Pembroke College Cambridge

In Conversation with Rick Stein and Brian Turner

Pembroke was pleased to welcome distinguished chefs Rick Stein and Brian Turner to deliver the 2018 Cooks' Company Lecture. The lecture took the form of a conversation between Brian Turner and Rick Stein, chaired by Peter Messent (1967), and touched on routes into cooking, changes to the industry in recent years, and the importance of education when it comes to food.

Both speakers began by describing their very different journeys into the industry; Brian Turner trained at Simpson’s in the Strand, the Savoy, and Claridges, whilst Rick Stein described running the nightclub that gave him his first taste of what it was like to go bust, something which has contributed to his success with business since. What they both had in common was a genuine passion for food and cooking.

Brian spoke strongly about the value of apprenticeships and education for young people. He argued that you can only really learn by learning in the kitchen with a Master. If you teach young people who are enthusiastic and want to work because they enjoy it, the rest will follow. Rick followed this by arguing that there’s a problem with young chefs not knowing how to eat – it’s now a privilege to share food over family meals, and to eat out in restaurants. Diet, he said, is important to who you are, and we should be putting more resources into encouraging people, especially young people, to eat better. Later in the discussion it became clear that this is not a simple issue. Fresh, healthy food and the time to cook it and eat together are inaccessible luxuries for many people, a problem beyond the remit of this lecture but certainly connected to it.

Brian also emphasised the broader role of food. He argued for buying local and seasonal food, and improving relationships with farmers.  Chefs have a duty to maintain the cultural legacy and sustainability of UK farmland, echoing Rick’s belief that gastronomy is about food and culture. He continually returned to the importance of education as a tool for teaching people to eat better, to waste less, and become the chefs and restaurateurs of the future.

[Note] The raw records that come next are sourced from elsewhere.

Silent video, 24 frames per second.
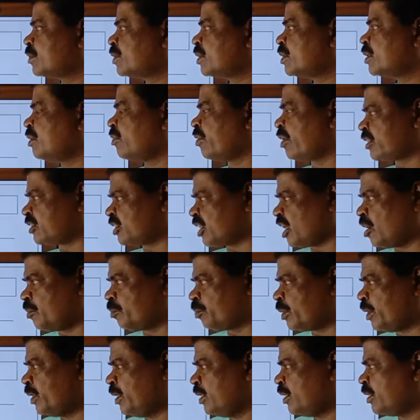For
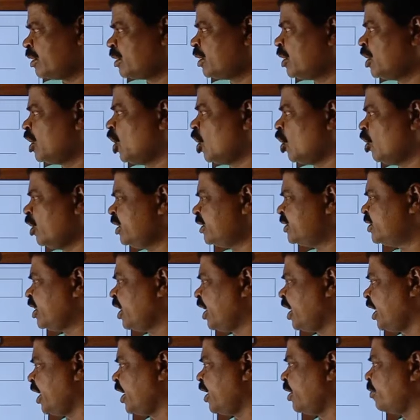example, who is
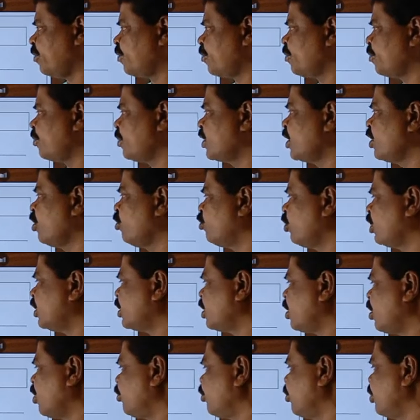the father
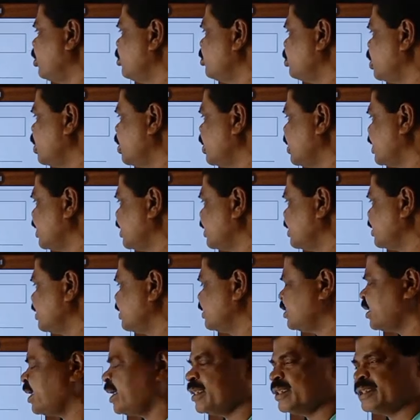of political
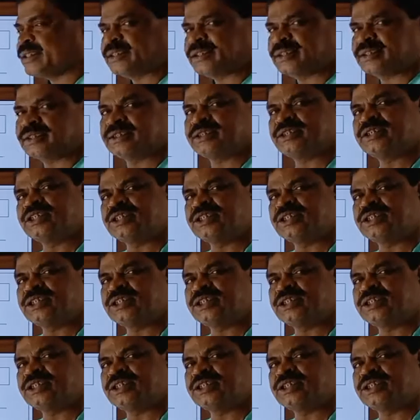science?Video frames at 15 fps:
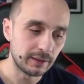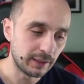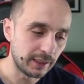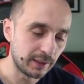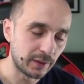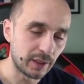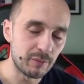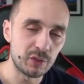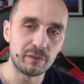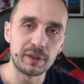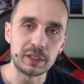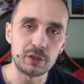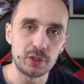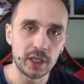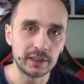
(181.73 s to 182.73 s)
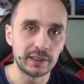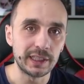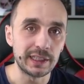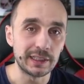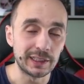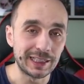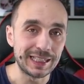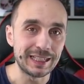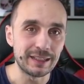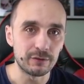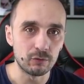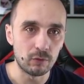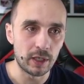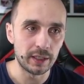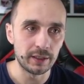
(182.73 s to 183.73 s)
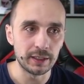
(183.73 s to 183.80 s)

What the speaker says: in terms of enchanting tier 1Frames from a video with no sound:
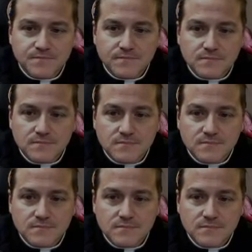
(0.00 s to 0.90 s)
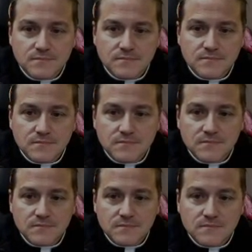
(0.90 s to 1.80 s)

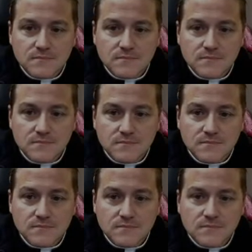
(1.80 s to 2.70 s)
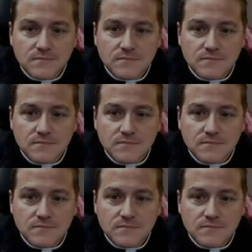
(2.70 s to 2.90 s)
Nobody speaks.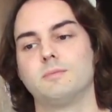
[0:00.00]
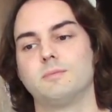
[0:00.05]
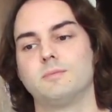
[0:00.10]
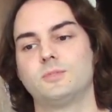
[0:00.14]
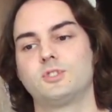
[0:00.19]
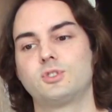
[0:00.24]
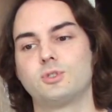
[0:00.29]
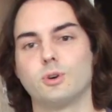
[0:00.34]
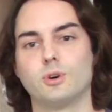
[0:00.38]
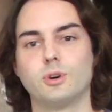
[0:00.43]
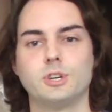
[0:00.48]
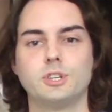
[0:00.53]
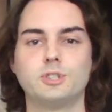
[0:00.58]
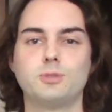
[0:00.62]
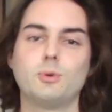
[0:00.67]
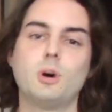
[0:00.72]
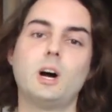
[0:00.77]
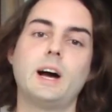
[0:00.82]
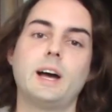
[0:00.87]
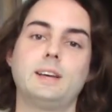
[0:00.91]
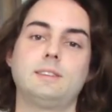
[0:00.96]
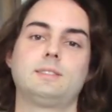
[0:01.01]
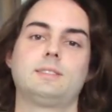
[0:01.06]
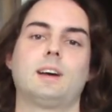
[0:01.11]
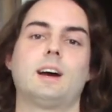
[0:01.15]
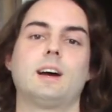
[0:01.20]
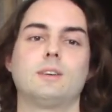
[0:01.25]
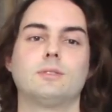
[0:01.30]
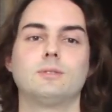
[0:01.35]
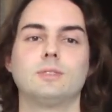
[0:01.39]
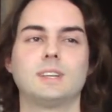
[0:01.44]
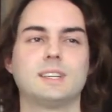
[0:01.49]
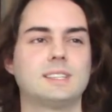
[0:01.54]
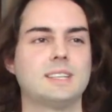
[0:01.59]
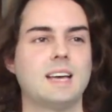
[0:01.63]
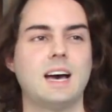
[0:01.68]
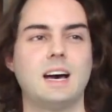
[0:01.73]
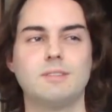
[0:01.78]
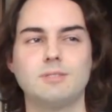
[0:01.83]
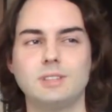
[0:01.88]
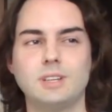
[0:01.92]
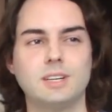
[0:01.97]
Storage wise, I don't like to
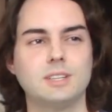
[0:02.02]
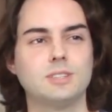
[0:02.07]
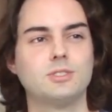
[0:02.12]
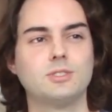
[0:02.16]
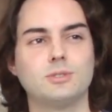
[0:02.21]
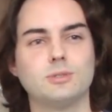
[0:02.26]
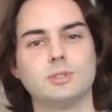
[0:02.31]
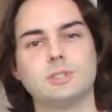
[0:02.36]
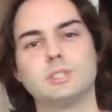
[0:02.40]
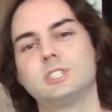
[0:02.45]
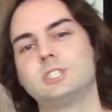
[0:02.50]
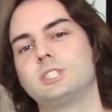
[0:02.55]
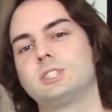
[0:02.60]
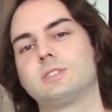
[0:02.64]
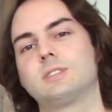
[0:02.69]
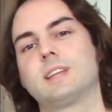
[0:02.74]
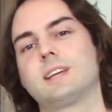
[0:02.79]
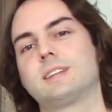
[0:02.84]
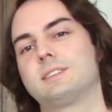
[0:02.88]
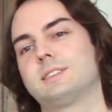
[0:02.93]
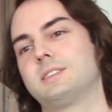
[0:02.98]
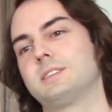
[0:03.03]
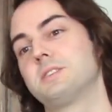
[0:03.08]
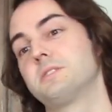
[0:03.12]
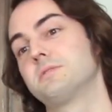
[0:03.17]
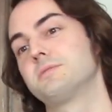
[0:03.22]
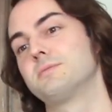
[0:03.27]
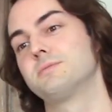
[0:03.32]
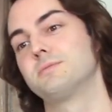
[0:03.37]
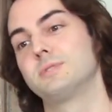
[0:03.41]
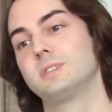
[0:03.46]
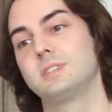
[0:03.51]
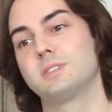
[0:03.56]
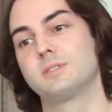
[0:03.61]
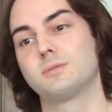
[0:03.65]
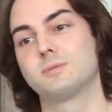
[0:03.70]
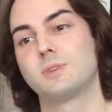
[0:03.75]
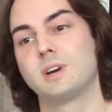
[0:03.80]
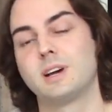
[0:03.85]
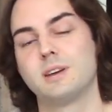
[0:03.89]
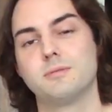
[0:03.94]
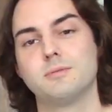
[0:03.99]
have a lot of storage, so that's another reason
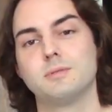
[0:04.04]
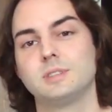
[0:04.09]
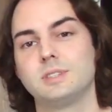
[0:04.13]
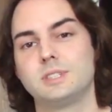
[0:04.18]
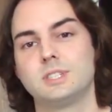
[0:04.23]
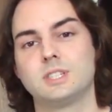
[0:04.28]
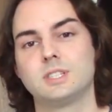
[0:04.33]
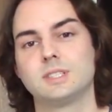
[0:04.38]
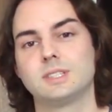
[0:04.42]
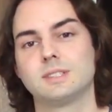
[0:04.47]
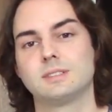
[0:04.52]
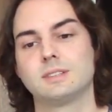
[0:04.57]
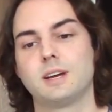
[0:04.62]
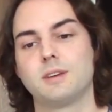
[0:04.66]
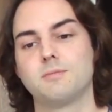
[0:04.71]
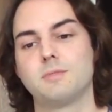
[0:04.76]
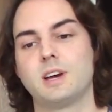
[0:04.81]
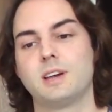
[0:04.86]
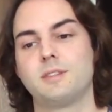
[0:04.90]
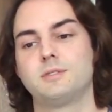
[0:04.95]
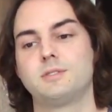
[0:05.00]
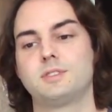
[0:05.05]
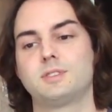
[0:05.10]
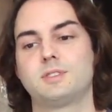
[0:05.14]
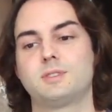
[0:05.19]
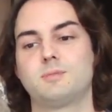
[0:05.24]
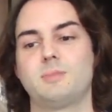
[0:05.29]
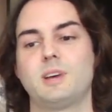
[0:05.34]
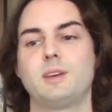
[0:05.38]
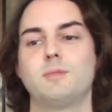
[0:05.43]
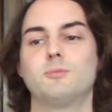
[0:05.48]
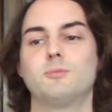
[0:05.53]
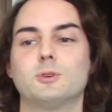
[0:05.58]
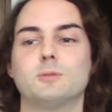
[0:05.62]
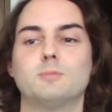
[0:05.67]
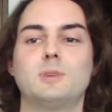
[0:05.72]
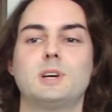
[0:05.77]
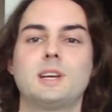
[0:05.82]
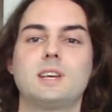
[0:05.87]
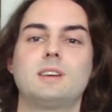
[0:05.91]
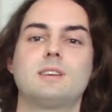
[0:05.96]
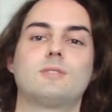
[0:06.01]
why I'd rather just spend
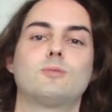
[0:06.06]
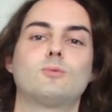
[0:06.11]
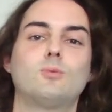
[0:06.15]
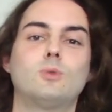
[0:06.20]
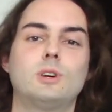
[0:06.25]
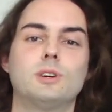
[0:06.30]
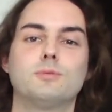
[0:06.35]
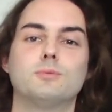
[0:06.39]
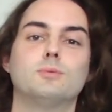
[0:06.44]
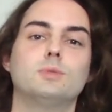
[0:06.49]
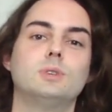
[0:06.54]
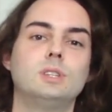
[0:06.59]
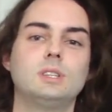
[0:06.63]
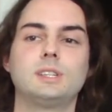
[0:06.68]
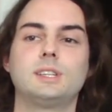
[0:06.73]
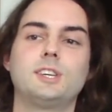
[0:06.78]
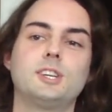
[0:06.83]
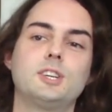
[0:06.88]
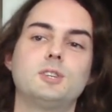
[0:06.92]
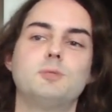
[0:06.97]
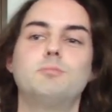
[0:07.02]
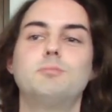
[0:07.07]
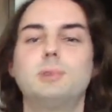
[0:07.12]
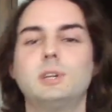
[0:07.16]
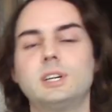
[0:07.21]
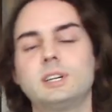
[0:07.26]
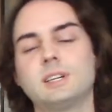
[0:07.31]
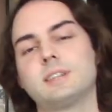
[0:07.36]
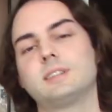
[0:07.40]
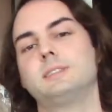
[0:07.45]
money on one really good book.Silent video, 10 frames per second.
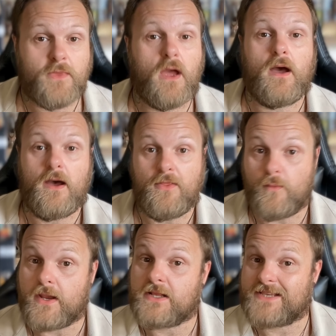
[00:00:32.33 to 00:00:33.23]
that
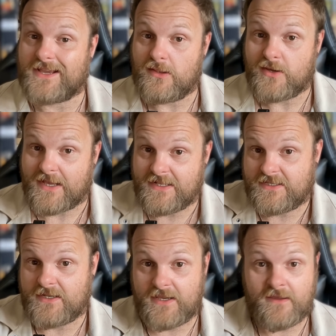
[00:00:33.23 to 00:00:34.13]
we're going to take a look at
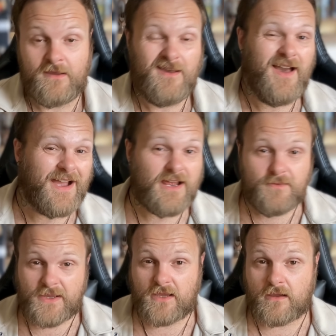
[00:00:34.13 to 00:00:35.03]
today and kind
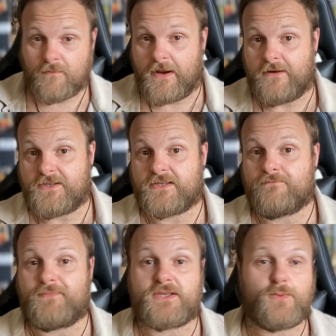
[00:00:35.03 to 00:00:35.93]
of make a
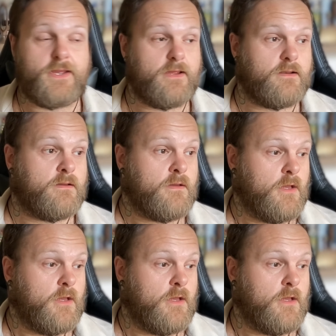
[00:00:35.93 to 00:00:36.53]
comparison between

At the beginning of the lecture Rick argued that we should take food seriously. By the end of the discussion it was clear why: that food has roots in our behaviour, identities, and cultures, and that food education is something we as a society should be very interested in indeed.

The Worshipful Company of Cooks of London is the smallest of the livery companies. One of the few organisations Pembroke hosts who can claim to be even older than the College, it traces its origins back to the 12th century founded from two guilds of cooks in medieval London - the Cooks of Eastcheap and the Cooks of Bread Street. Today the Company's present membership continues to include craft tradesmen, and it engages actively with a broad range of organisations and charities associated with cooking.